The rise in fasting glucose among long-term low-carb or ketogenic dieters is primarily due to adaptive, reversible physiological changes in glucose metabolism. The peripheral tissues reduce glucose uptake to conserve it for essential functions, while baseline insulin secretion diminishes due to lower demand. This shift results in mild, non-pathological insulin resistance and higher fasting glucose, which reverses promptly with reintroduction of dietary carbohydrate, though doing that puts the pancreas back in charge.

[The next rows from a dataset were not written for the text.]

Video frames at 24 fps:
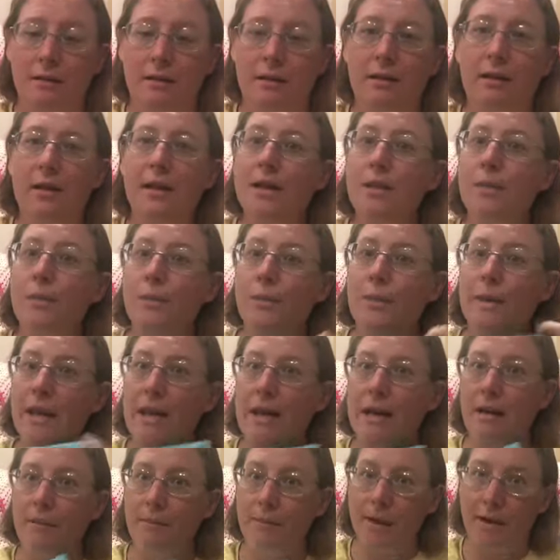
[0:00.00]
this will
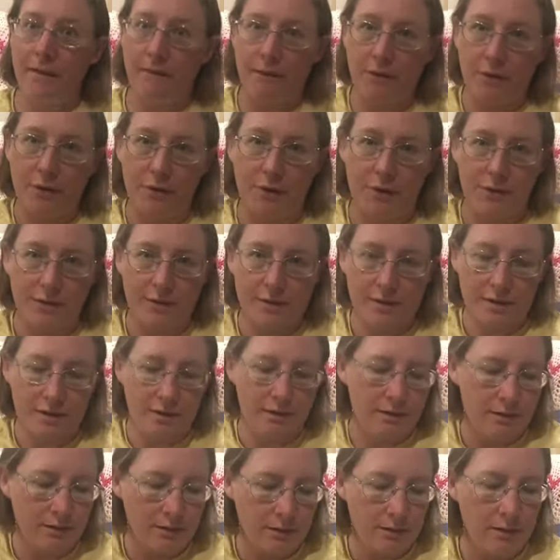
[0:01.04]
become my focus
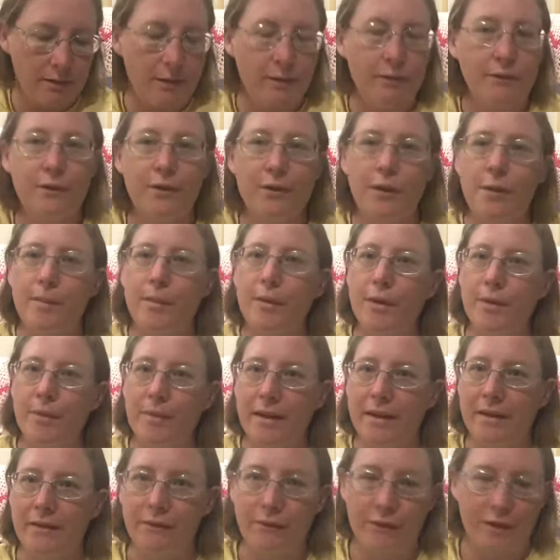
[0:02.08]
for a
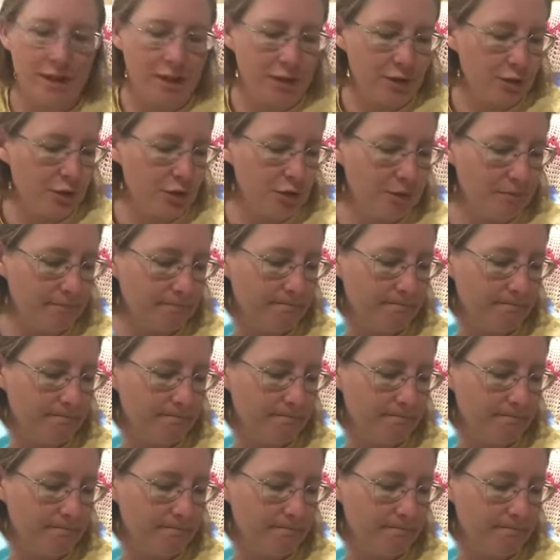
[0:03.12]
mermaid finish,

But some (and I count myself among them) would say the rise is simply the result of a return to a Paleolithic metabolic normal (i.e., the liver in charge of maintaining glucose levels) and is viewed as abnormal only because all the ‘normal’ lab readings were determined in highly carbohydrate-adapted people. It’s nothing more than the brain’s sensing a low blood glucose during the night and asking the liver to correct it, which it does through stimulating gluconeogenesis.

Absent any other markers of inflammation or metabolic dysfunction and as long as the level falls back to its normal low baseline during the feeding hours, fear not the adaptive metabolic shift and the mildly elevated fasting glucose that can occur with it. It’s just a return to your Paleolithic roots.